WHAT YOU WILL DO:
A faithful copy of all the data is required; pictures should not be included.

DATA TO USE:
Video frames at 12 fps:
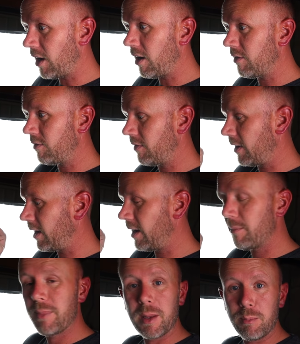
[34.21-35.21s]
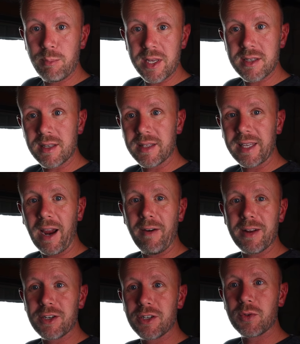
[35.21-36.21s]
I've been busy in the
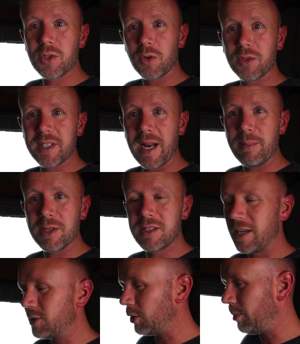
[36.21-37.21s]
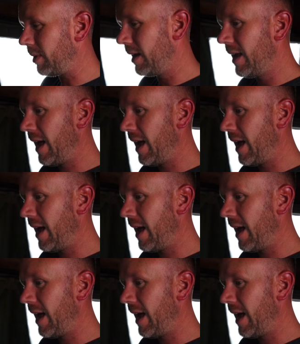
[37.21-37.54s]
garage sorting out my setup,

ANSWER SECTION:
Video frames at 12 fps:
[34.21-35.21s]
[35.21-36.21s]
I've been busy in the
[36.21-37.21s]
[37.21-37.54s]
garage sorting out my setup,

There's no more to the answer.